_Your goal:_ Return only what runs from the line containing "[00:00:03.20 to 00:00:03.73]" through the last line of the entries below, exactly, omitting pictures.

_Records for the exercise:_
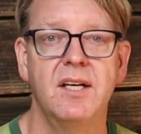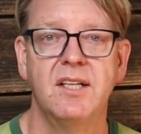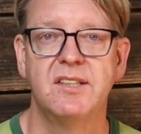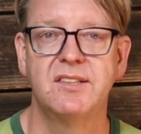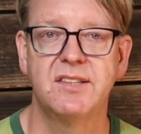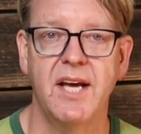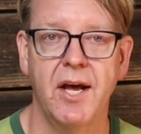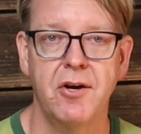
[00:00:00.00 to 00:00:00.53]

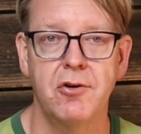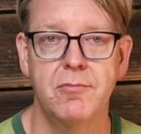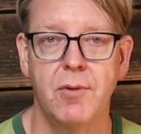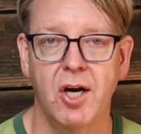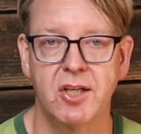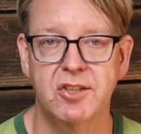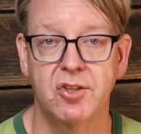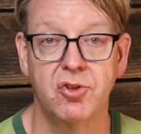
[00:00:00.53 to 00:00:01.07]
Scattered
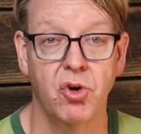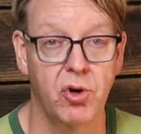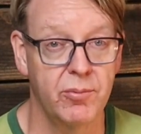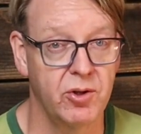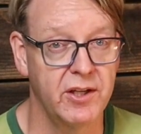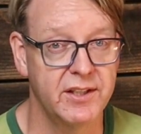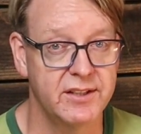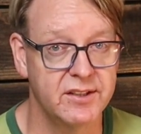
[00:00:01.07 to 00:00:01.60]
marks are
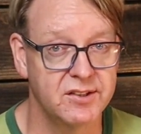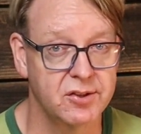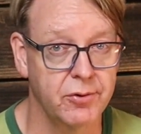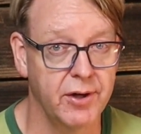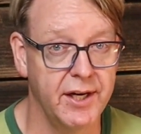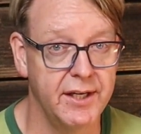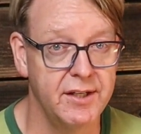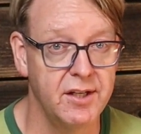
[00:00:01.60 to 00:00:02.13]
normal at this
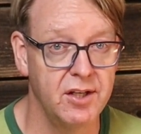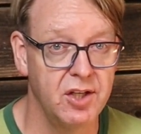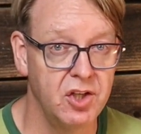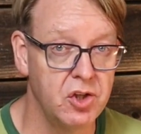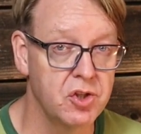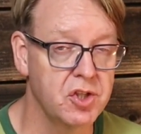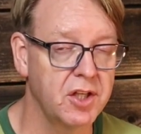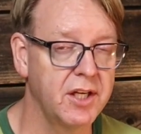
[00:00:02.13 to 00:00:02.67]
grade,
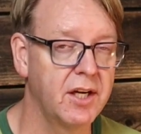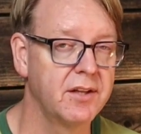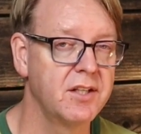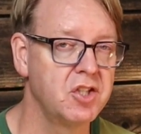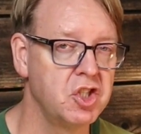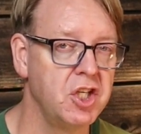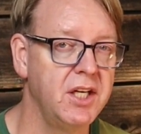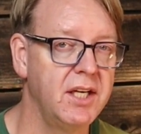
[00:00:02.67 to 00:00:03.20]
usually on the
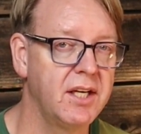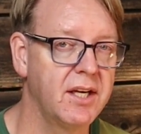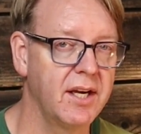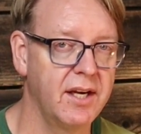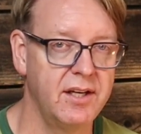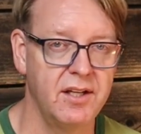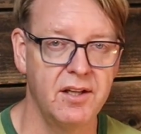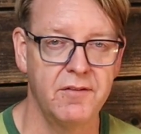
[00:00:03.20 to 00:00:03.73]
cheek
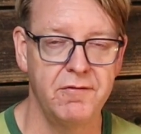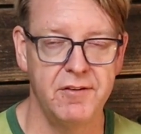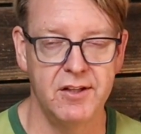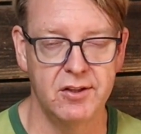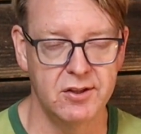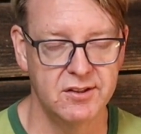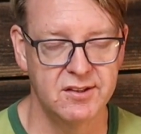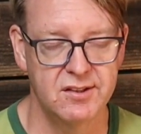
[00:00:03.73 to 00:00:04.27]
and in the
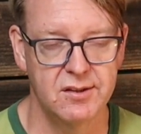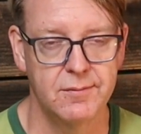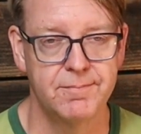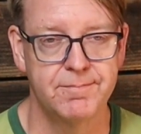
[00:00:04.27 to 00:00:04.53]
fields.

_Your solution:_
[00:00:03.20 to 00:00:03.73]
cheek
[00:00:03.73 to 00:00:04.27]
and in the
[00:00:04.27 to 00:00:04.53]
fields.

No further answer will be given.